Pada kesempatan kali ini saya akan me-review buku acehnologi yang terdapat dalam bab 16, yaitu tentang Filsafat Aceh. Kita akan melihat bagaimana filsafat Aceh itu terbentuk, paling tidak 4 hambatan ini akan menggambarkan mengenai filsafat Aceh.
Pertama, gagasan atau ide orang Aceh yang belum pada tingkatan kajian filsafat yang mapan (seperti filsafat Barat). Bagaimana daerah tertentu seperti Cina meiliki pengaruh terhadap cara berpikir masyarakat Cina, India yang memiliki pengaruh terhadap yang kuat terhadap ajaran Hindu dan Budha, hal ini yang menjadi hambatan bagaiman gagasan atau ide di Aceh setara dengan filsafat yang ada. Kedua, tampak tidak adanya tokoh Intelektual Aceh yang mengkaji tentang filsafat .Sehingga kita tidak heran jika negara yang mengedepankan kajian filsafat selalu ingin berubah dari “kesadaran hewani” menuju “kesedaran insani”. Ketiga, banyaknya istilah kunci yang dihasilkan dari intelektual Eropa, hal ini membuat masyarakat yang non-Eropa mencari pandagannya dengan tidak menghilangkan makna asli dari bahsa aslinya, tentu ini menyulitkan. Dan yang keempat, seringnya orang Aceh menjadi laboraturium sosial yang berkembang di Eropa dan Amerika. Sehingga filsafat Aceh harus terlebih dahulu dapat diterima oleh sarjana dengan ilmu-ilmu dari Barat. Kalaupun diterima paling tidak hanya sebagai local knowledge.

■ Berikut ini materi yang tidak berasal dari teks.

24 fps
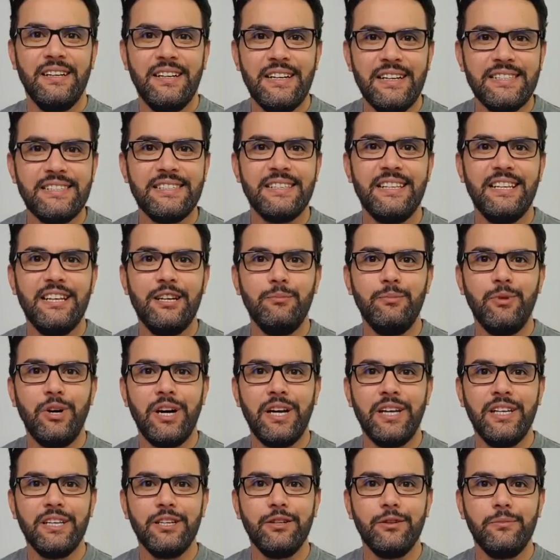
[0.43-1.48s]
السلام
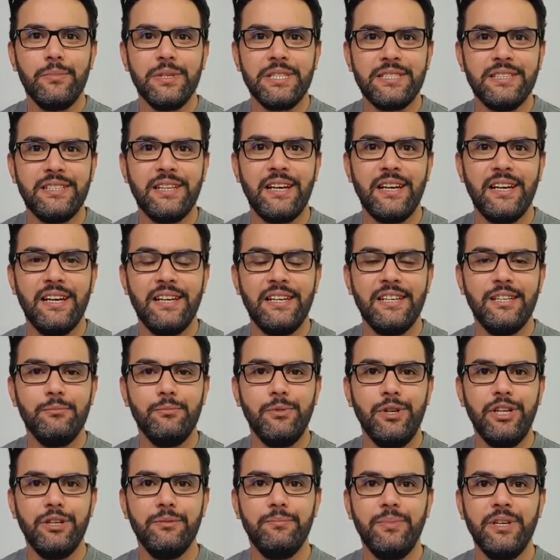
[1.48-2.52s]
عليكم أصدقائي
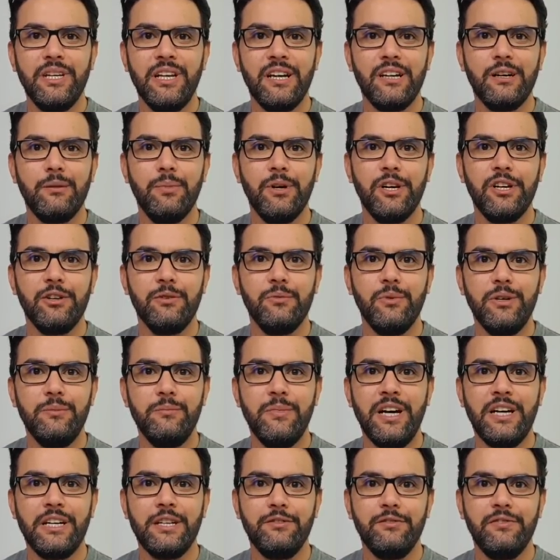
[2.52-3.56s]
محبي الأخبار
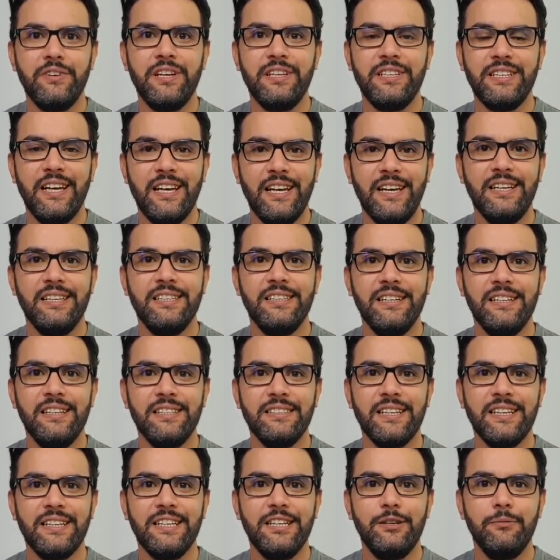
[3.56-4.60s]
والمعرفة تحية
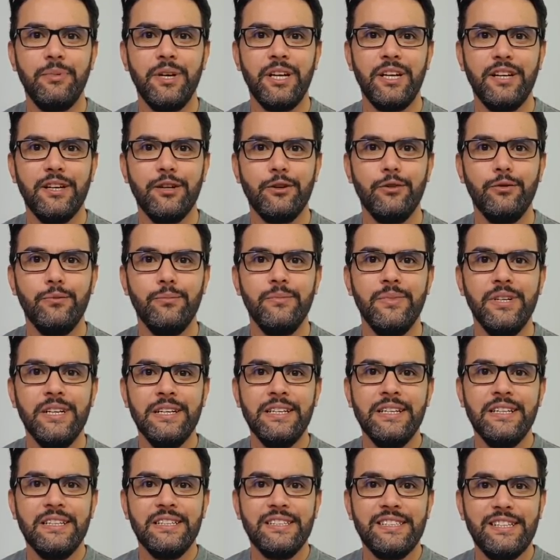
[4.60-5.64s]
طيبة لكم
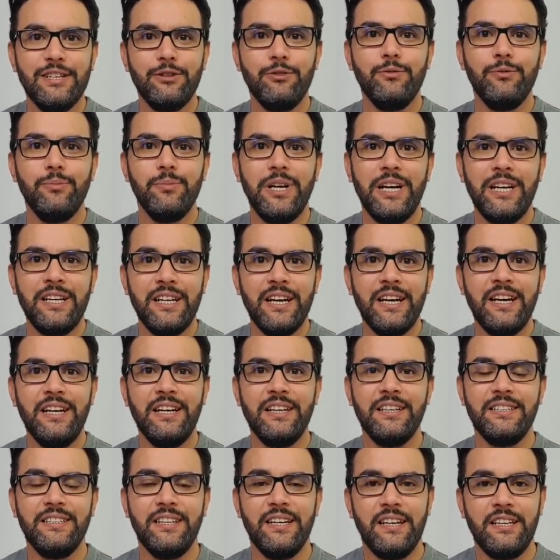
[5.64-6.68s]
يوم
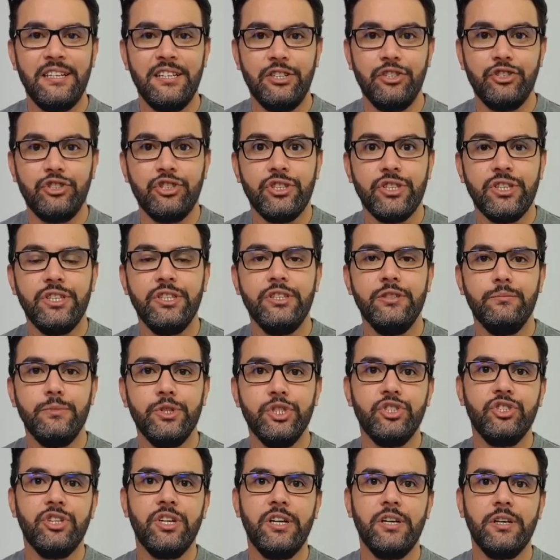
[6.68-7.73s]
الأحد العشرين من
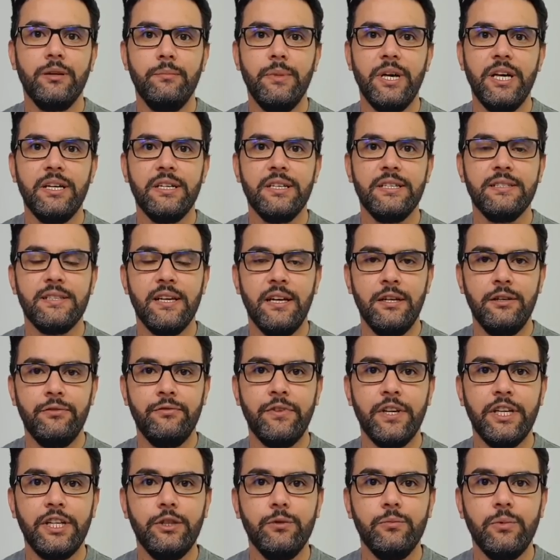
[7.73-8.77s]
شهر مارس
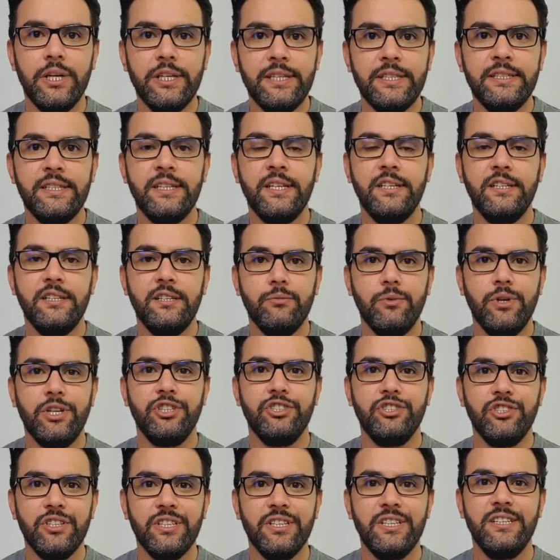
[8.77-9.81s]

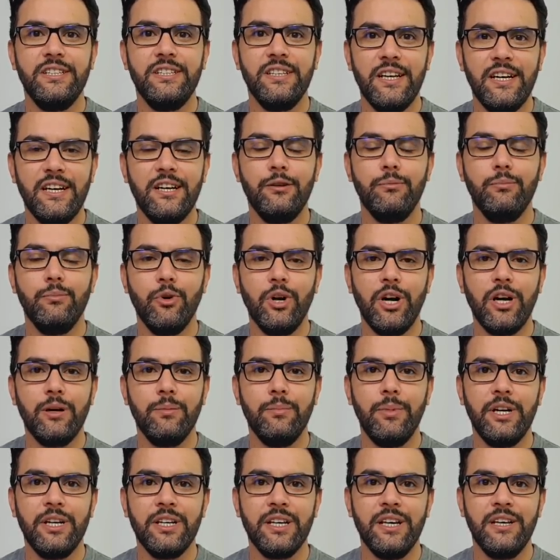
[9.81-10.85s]
2022 أهم
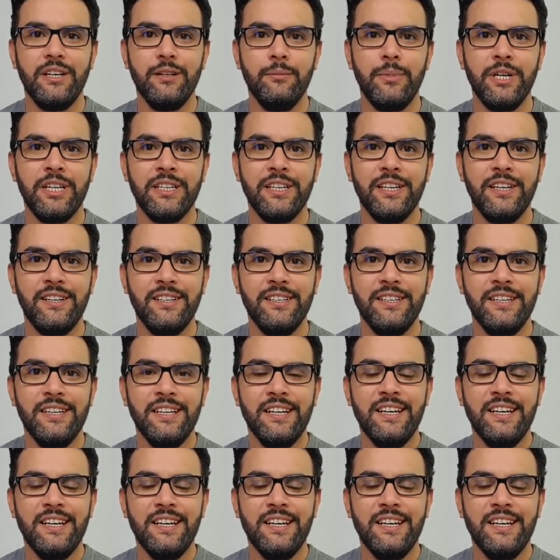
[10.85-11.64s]
أخبار ألمانيا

Namum, karya-karya intelektual di Aceh, memberi bukti bahwa ada system yang dikembangkan di Aceh. Isiah Berlin menyebutkan tujuan filsafat adalah Pertualangan ide dan pola pikir manusia yang memahami diri dalam keterbukaan, hal tersebut pernah terjadi di Aceh, ditambah dengan hasil pemikiran orang Aceh dengan karakteristik ke-Acehan yang di terima ditingkat nasional maupun internasional.
Ada suatu istilah yang merupakan titik pangkal yang muncul di dalam imajinasi orang Aceh yaitu endatu (leluhur). Dan masih banyak lagi istilah yang merupakan titik keberangkatan pola pikir orang Aceh yang menghubungkan informasi. Dan juga tidak diherankan jika orang Aceh mampu menghadirkan sikap dan karakter dalam kehidupan mereka, selalu menghubungkan setiap gerakan kehidupan yang berakhir pada Allah.Di Barat kajian filsafat semakin modern pemikiran filsafat mereka semakin jauh manusia dengan Tuhan. Sebaliknya, dalam Islam semakin dekat manusia ke hadapan Tuhan, bisa kita maksudkan bahwa filsafat Islam tidak lari dari spiritualnya.Salah satu cara mengkaji filsafat yaitu dengan cara mempelajari perbandingan filsafat, agar kita mengetahui bagaimana perkembangan berpikir-nya dalam suatu masyarakat.
Meski di Aceh belum melahirkan filosof, ataupun perguruan tinggi yang memiliki jurusan khusus untuk mengkaji filsafat. Kita sebagai orang aceh, tidak mungkin berpegang kepada filsafat Barat untuk diterapkan pada filsafat Aceh. Kita memliki filsafat kita yang paling kuat, kita percaya akan keyakinan kita terhadap allah. Kita percaya bahwa kekuasaannya sangat besar dan tidak tergantikan sebagiamana bukti yang terlihat dengan adanya adat dan berbudaya islam seperti kenduri blang dan pesijuk blang.
Mungkin hanya ini yang bisa saya paparkan tentang Filsafat Aceh, semoga ini menjadi sebuah pembelajaran bagi kita yang membacanya dan terutama bagi saya sendiri yang menulis. Sekian terima kasih.